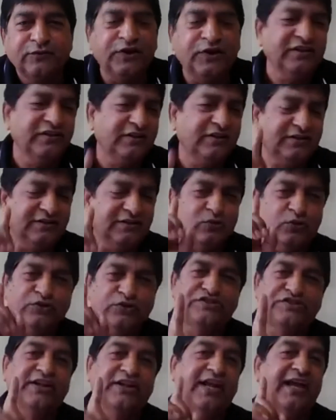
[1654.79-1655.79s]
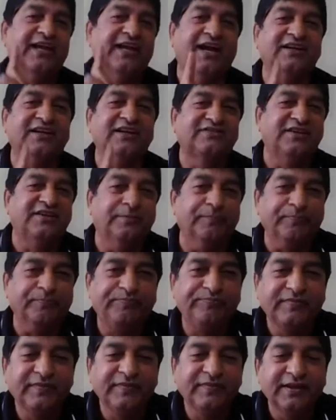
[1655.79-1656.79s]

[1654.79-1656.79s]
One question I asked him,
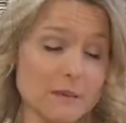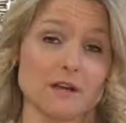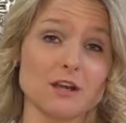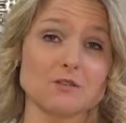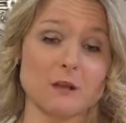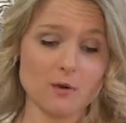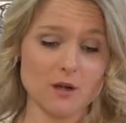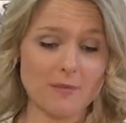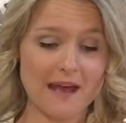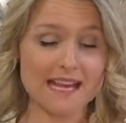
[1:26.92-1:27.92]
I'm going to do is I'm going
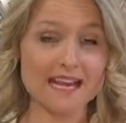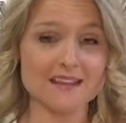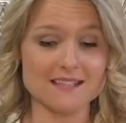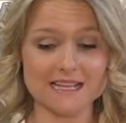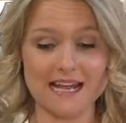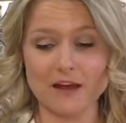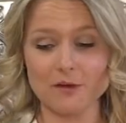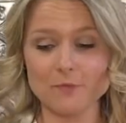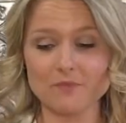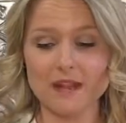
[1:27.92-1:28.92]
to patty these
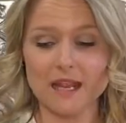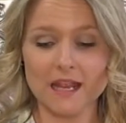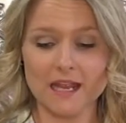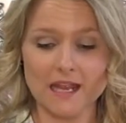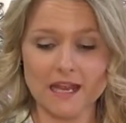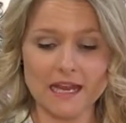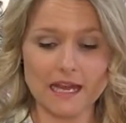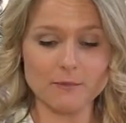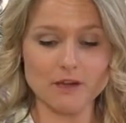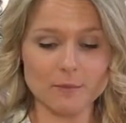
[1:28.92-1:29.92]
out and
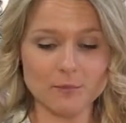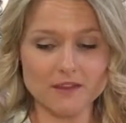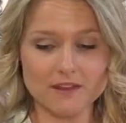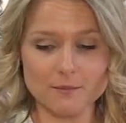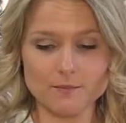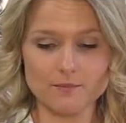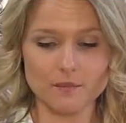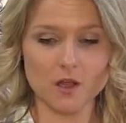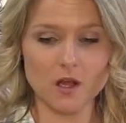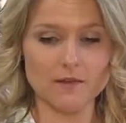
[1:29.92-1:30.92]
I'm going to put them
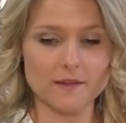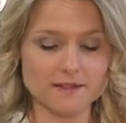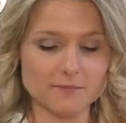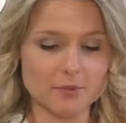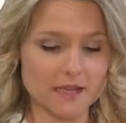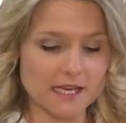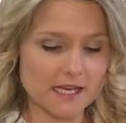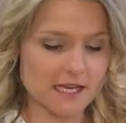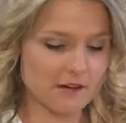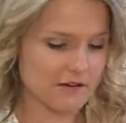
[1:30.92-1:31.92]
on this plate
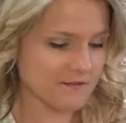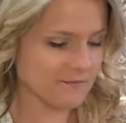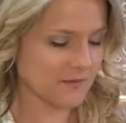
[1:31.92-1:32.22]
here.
──────
Every line above should be repeated exactly; pictures stay out of the copy.

#### THE COMPLETED TASK
[1654.79-1655.79s]
[1655.79-1656.79s]

[1654.79-1656.79s]
One question I asked him,
[1:26.92-1:27.92]
I'm going to do is I'm going
[1:27.92-1:28.92]
to patty these
[1:28.92-1:29.92]
out and
[1:29.92-1:30.92]
I'm going to put them
[1:30.92-1:31.92]
on this plate
[1:31.92-1:32.22]
here.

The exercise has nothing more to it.